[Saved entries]
↓↓↓

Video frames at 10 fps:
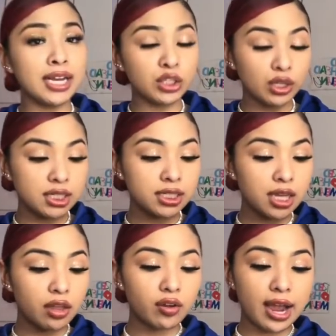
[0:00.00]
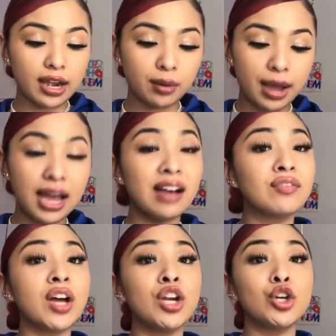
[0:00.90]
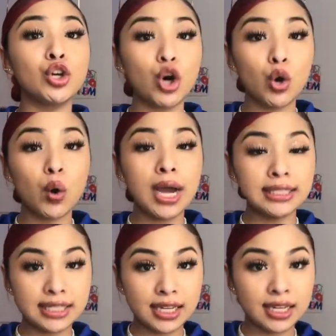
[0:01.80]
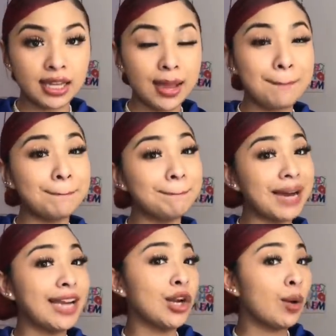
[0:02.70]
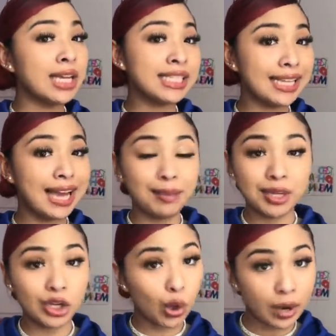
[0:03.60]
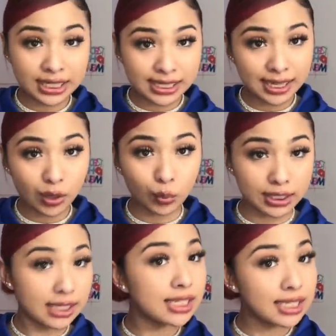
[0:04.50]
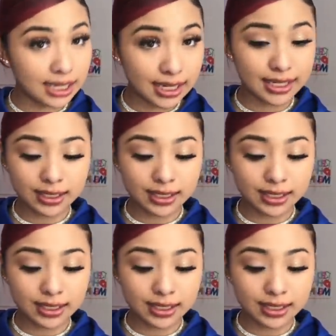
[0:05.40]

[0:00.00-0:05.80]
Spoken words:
so this is the other item. I have no idea, and by no idea I mean no idea what this is.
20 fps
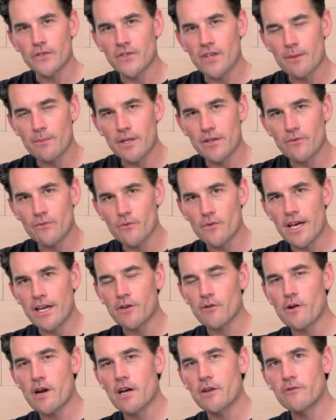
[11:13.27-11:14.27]
It's coming through
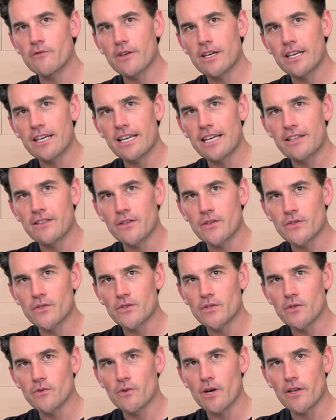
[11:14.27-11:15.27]
that crown vent and those
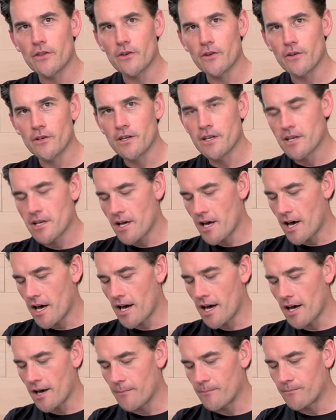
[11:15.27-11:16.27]
two other
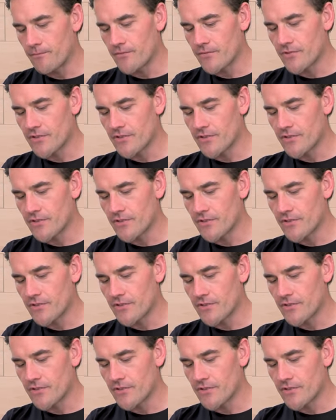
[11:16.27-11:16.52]
um,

↑↑↑

### Task directions
The data must be reproduced exactly, and no picture may appear in the copy.

### Exercise response
Video frames at 10 fps:
[0:00.00]
[0:00.90]
[0:01.80]
[0:02.70]
[0:03.60]
[0:04.50]
[0:05.40]

[0:00.00-0:05.80]
Spoken words:
so this is the other item. I have no idea, and by no idea I mean no idea what this is.
20 fps
[11:13.27-11:14.27]
It's coming through
[11:14.27-11:15.27]
that crown vent and those
[11:15.27-11:16.27]
two other
[11:16.27-11:16.52]
um,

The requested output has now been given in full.